• _Assigned task_: Reproduce the following entries verbatim, each one complete.

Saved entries

^^^^^^^^^^^^^^^^

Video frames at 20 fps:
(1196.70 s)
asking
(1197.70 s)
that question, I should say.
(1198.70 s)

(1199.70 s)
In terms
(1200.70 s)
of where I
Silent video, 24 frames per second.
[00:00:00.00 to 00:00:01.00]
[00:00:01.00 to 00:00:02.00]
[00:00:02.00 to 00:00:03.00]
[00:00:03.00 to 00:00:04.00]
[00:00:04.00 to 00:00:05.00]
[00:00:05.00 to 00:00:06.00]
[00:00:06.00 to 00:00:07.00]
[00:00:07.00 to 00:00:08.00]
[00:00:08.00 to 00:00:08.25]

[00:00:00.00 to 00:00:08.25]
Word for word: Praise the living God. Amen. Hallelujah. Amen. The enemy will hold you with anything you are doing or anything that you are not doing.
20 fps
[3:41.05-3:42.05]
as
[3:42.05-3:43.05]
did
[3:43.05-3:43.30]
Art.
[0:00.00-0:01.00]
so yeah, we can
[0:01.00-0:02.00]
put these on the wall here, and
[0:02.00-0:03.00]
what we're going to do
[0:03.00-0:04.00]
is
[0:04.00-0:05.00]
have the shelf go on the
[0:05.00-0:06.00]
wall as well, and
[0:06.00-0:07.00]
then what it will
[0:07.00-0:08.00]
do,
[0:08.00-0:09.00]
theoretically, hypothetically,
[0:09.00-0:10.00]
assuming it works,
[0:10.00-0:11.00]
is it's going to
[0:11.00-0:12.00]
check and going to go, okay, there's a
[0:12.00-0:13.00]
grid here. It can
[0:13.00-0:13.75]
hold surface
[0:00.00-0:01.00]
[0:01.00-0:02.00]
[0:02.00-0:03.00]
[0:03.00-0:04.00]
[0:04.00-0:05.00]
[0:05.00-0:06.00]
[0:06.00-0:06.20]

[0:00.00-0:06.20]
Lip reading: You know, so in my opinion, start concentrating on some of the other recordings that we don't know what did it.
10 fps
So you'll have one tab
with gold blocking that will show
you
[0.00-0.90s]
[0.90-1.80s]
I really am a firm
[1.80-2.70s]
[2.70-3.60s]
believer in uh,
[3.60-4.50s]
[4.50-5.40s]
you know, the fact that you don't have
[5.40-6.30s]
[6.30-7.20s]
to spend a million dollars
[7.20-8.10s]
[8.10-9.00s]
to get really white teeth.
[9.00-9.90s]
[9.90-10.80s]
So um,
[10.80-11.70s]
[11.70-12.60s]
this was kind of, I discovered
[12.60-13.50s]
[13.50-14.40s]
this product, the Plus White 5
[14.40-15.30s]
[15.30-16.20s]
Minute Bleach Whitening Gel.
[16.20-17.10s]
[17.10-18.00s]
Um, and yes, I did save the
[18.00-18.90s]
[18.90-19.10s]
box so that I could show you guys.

^^^^^^^^^^^^^^^^

• _Result for this exercise_:
Video frames at 20 fps:
(1196.70 s)
asking
(1197.70 s)
that question, I should say.
(1198.70 s)

(1199.70 s)
In terms
(1200.70 s)
of where I
Silent video, 24 frames per second.
[00:00:00.00 to 00:00:01.00]
[00:00:01.00 to 00:00:02.00]
[00:00:02.00 to 00:00:03.00]
[00:00:03.00 to 00:00:04.00]
[00:00:04.00 to 00:00:05.00]
[00:00:05.00 to 00:00:06.00]
[00:00:06.00 to 00:00:07.00]
[00:00:07.00 to 00:00:08.00]
[00:00:08.00 to 00:00:08.25]

[00:00:00.00 to 00:00:08.25]
Word for word: Praise the living God. Amen. Hallelujah. Amen. The enemy will hold you with anything you are doing or anything that you are not doing.
20 fps
[3:41.05-3:42.05]
as
[3:42.05-3:43.05]
did
[3:43.05-3:43.30]
Art.
[0:00.00-0:01.00]
so yeah, we can
[0:01.00-0:02.00]
put these on the wall here, and
[0:02.00-0:03.00]
what we're going to do
[0:03.00-0:04.00]
is
[0:04.00-0:05.00]
have the shelf go on the
[0:05.00-0:06.00]
wall as well, and
[0:06.00-0:07.00]
then what it will
[0:07.00-0:08.00]
do,
[0:08.00-0:09.00]
theoretically, hypothetically,
[0:09.00-0:10.00]
assuming it works,
[0:10.00-0:11.00]
is it's going to
[0:11.00-0:12.00]
check and going to go, okay, there's a
[0:12.00-0:13.00]
grid here. It can
[0:13.00-0:13.75]
hold surface
[0:00.00-0:01.00]
[0:01.00-0:02.00]
[0:02.00-0:03.00]
[0:03.00-0:04.00]
[0:04.00-0:05.00]
[0:05.00-0:06.00]
[0:06.00-0:06.20]

[0:00.00-0:06.20]
Lip reading: You know, so in my opinion, start concentrating on some of the other recordings that we don't know what did it.
10 fps
So you'll have one tab
with gold blocking that will show
you
[0.00-0.90s]
[0.90-1.80s]
I really am a firm
[1.80-2.70s]
[2.70-3.60s]
believer in uh,
[3.60-4.50s]
[4.50-5.40s]
you know, the fact that you don't have
[5.40-6.30s]
[6.30-7.20s]
to spend a million dollars
[7.20-8.10s]
[8.10-9.00s]
to get really white teeth.
[9.00-9.90s]
[9.90-10.80s]
So um,
[10.80-11.70s]
[11.70-12.60s]
this was kind of, I discovered
[12.60-13.50s]
[13.50-14.40s]
this product, the Plus White 5
[14.40-15.30s]
[15.30-16.20s]
Minute Bleach Whitening Gel.
[16.20-17.10s]
[17.10-18.00s]
Um, and yes, I did save the
[18.00-18.90s]
[18.90-19.10s]
box so that I could show you guys.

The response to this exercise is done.